Last month, Joseph and Sonya Smith made headlines when they were convicted of the 2003 beating death of their 8-year-old son, Josef. The trial brought out accusations of repeated child abuse and neglect, but those who know the Smiths say the allegations simply aren’t true.
In fact, the Smiths, currently awaiting a March 27 sentencing date, are the true victims, Gwen Shamblin, a spokeswoman for the couple said.
“This was an unbelievable rush to judgment and these parents are totally innocent,” Shamblin, a member of the Tennessee-based Remnant Fellowship Church, told BlackAmericaWeb.com. The Smiths are members of a suburban Atlanta branch of the church and, according to prosecutors, followed a strict diet and discipline routine created by Shamblin.
Shamblin denies that the church advocated severe discipline and emphatically believes that the Smiths were caring parents of Josef and two other children, Mykel, now 16, and James, now 6. The Smiths’ two surviving children are now living with their maternal grandmother. But they long to see the two boys they’ve been away from for three years and they wish they could hold Josef just one more time, Shamblin said.
“Josef Smith was a spoiled child. All the children had all the toys they could ever ask for,” Shamblin said, adding that the discipline imposed by the couple was no more severe than typical Southern parents trying to raise good children.
“There are some parents that lovingly discipline their children, but viewed spanking as the last resort,” Shamblin said. “And the Smiths are like that, too.”
The case prompted Cobb County officials to raid the Smith’s church in 2004 as part of the investigation of Josef’s death. However, the raid did not provide law enforcement officers with a link between Josef’s death and the church.
It was during a prayer session held at the church and with others church members via the Internet, that Josef reportedly became “unresponsive,” according to police reports. He later died at a local hospital, but police say the parents had, at one point, placed him in a wooden box to discipline him. Shamblin vehemently denies that ever took place.
The line between discipline and abuse may be fine in some eyes, but according to the Cobb County Medical Examiner, Josef Smith died from blows to the head and firefighters who responded to a 911 call placed by the family in October 2003 said bruises covered the boy’s body.
The bruises, the Smiths and their supporters contend, were the result of a severe case of eczema, a skin disorder in which skin becomes inflamed.

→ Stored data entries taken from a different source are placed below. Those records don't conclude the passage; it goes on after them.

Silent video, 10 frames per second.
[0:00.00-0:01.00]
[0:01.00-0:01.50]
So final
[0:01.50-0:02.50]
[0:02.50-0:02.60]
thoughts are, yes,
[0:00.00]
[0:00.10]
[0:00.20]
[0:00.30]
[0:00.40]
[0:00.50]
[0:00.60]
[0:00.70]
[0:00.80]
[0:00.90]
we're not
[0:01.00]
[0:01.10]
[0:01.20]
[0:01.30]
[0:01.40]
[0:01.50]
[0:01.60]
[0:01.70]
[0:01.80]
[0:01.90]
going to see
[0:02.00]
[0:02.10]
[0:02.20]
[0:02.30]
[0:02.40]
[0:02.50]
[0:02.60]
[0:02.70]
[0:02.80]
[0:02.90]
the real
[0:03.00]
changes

The Smiths’ attorney secured a prominent Washington, D.C.-based dermatologist to testify on the condition and raise points that the bruises were indeed due to eczema, which is very common among blacks, a point that was lost on the predominantly white jury, Shamblin said.
“I’m from Memphis and I didn’t really believe that there would be some railroad job in court but I feel like I am in the twilight zone with this,” said Shamblin, who is white. “This has just been the weirdest thing, from the judge to the D.A. to the police and everyone in that community. They decided it was abuse from the start and they weren’t going back.”

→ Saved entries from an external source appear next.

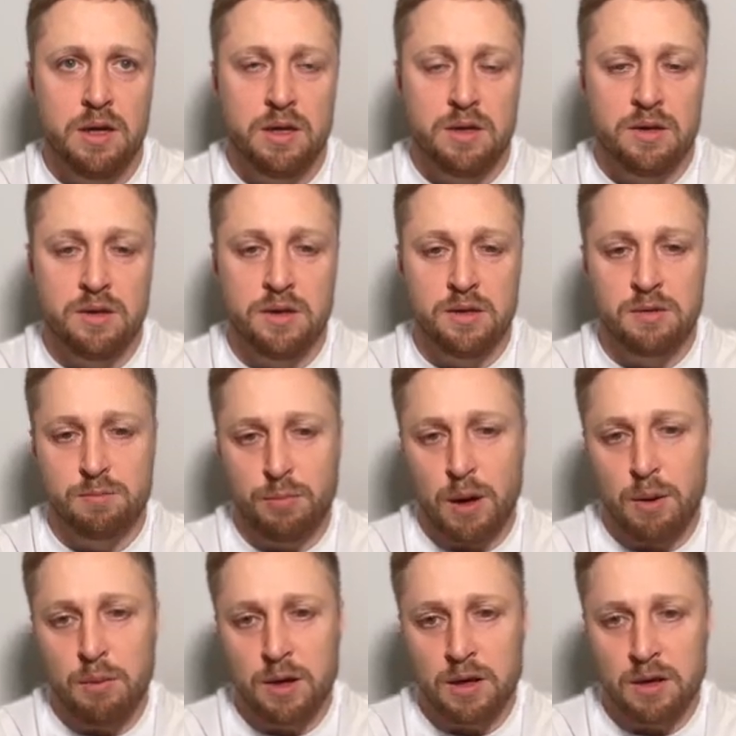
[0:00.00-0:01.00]
this
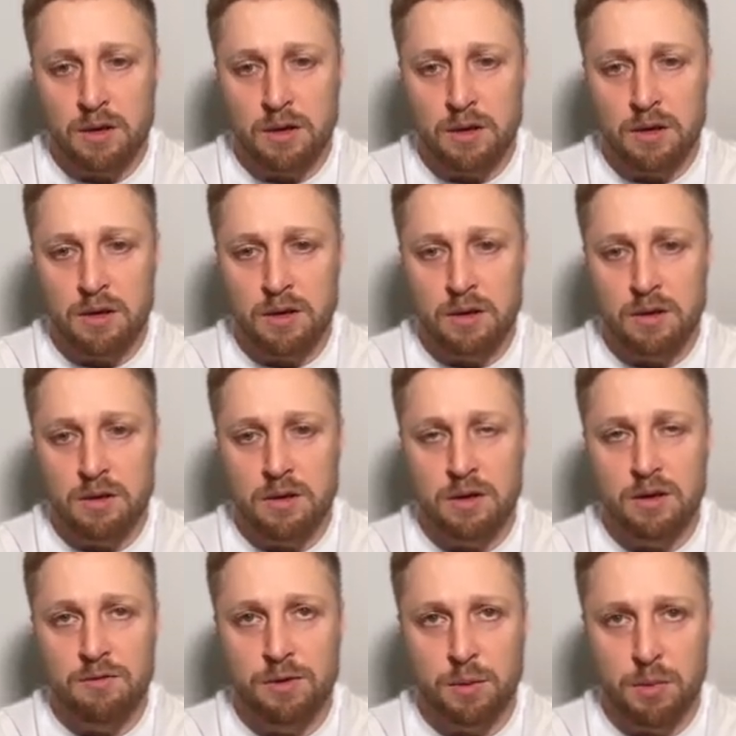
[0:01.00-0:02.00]
public
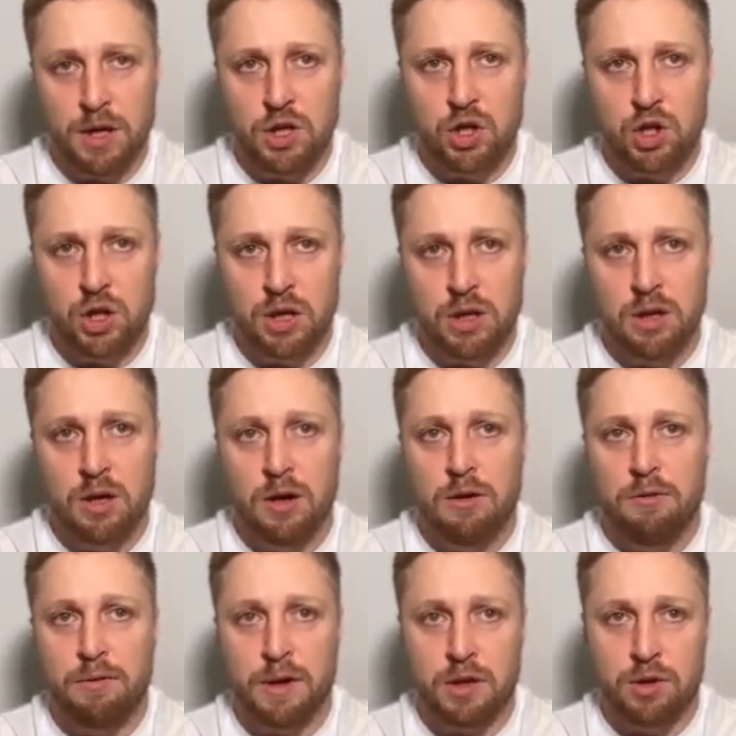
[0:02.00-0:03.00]
information,
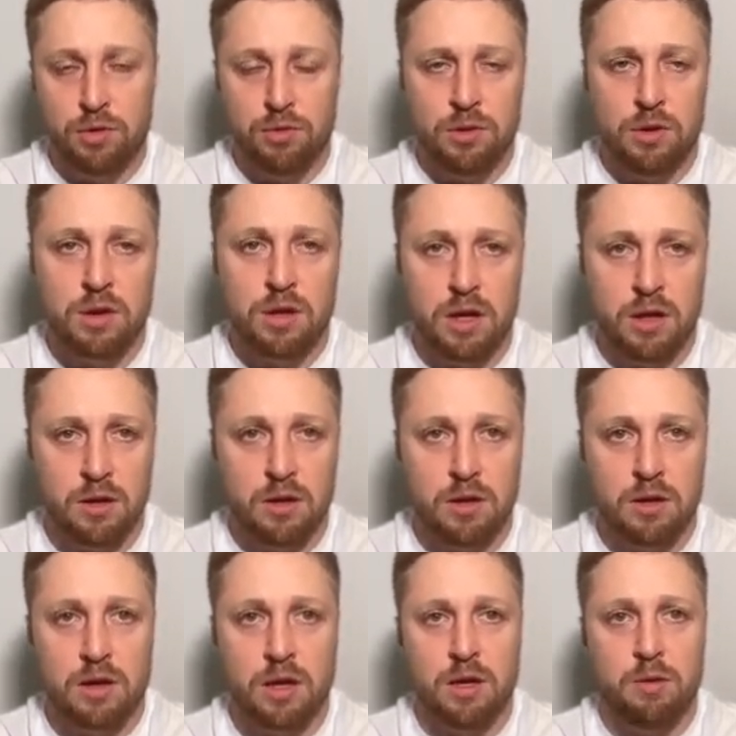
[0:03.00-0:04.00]
fine tuning can
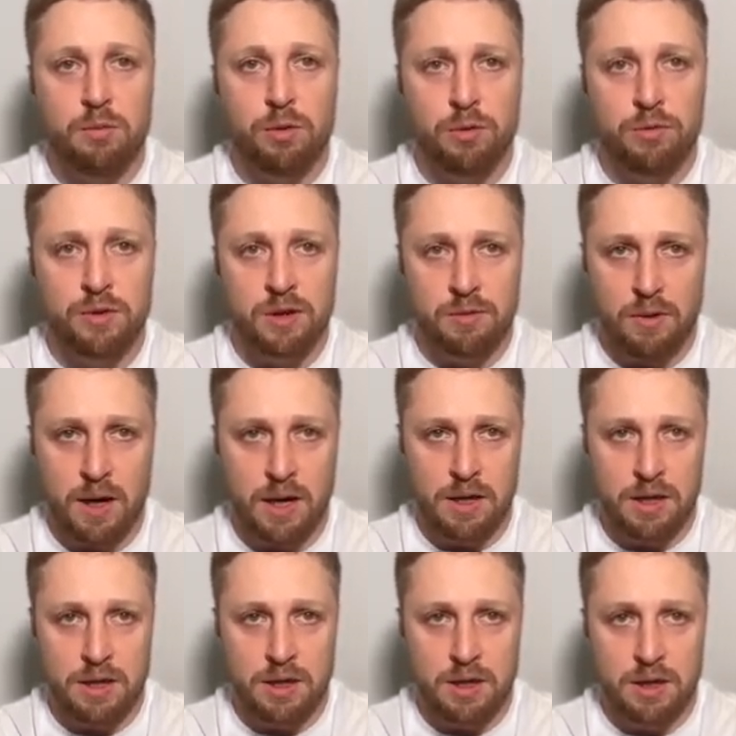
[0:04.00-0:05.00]
improve the
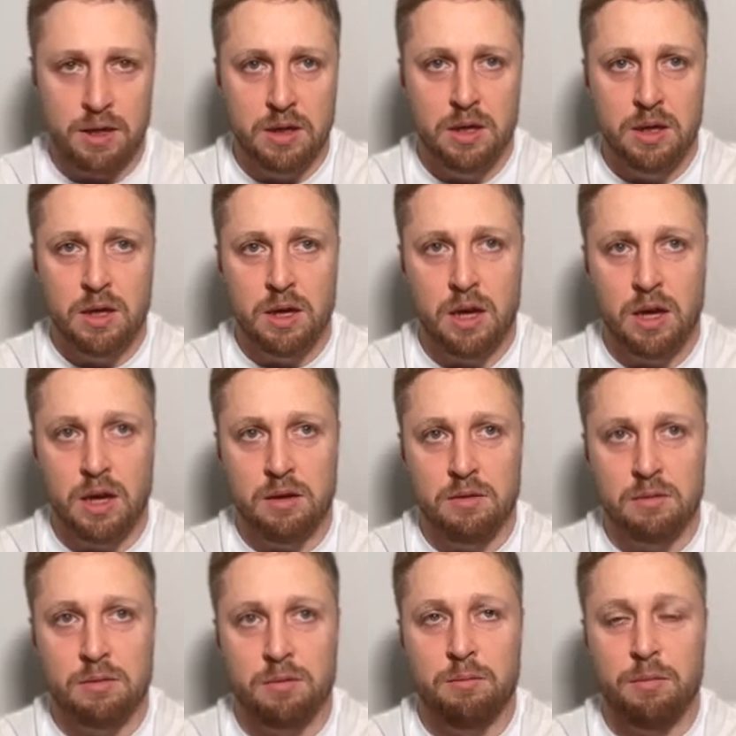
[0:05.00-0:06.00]
quality
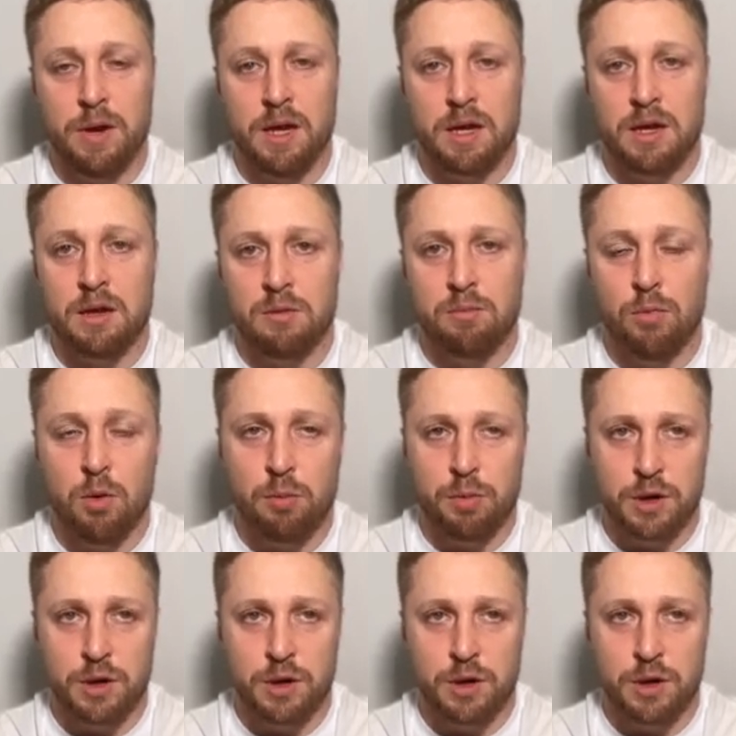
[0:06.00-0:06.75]
and to make it um,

Likening the trial to a John Grisham novel where injustice after injustice occurs, Shamblin said all she, the Smiths and others supporting them can do is pray that an appeal can be heard and that the couple will one day be released from prison.

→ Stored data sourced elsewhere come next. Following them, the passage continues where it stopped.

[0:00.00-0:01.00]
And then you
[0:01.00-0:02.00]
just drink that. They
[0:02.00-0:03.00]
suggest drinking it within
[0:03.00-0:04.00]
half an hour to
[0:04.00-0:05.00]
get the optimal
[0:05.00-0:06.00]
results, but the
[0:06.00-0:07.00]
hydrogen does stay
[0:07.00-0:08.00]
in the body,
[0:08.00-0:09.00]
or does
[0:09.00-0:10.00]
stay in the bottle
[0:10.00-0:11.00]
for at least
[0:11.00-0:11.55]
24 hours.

A Web site proclaiming the Smiths’ innocence and soliciting funds to support further defense personnel is currently under construction and should be up within days, said Shamblin, who vows to fight this all the way to the U.S. Supreme Court if necessary.
“We’re trying our best to encourage them as much as we can. They just need prayers,” Shamblin told BlackAmericaWeb.com, adding that she and other supporters were hesitant to speak out during the trial for fear such talk would jeopardize the Smiths’ chances of a fair trial. But that tactic proved futile, Shamblin said.
“I know there are more than a few innocent people who are behind bars, but the Smiths are truly undeserving of this outcome,” Shamblin said. “Now is the time to shout this from the rooftop.”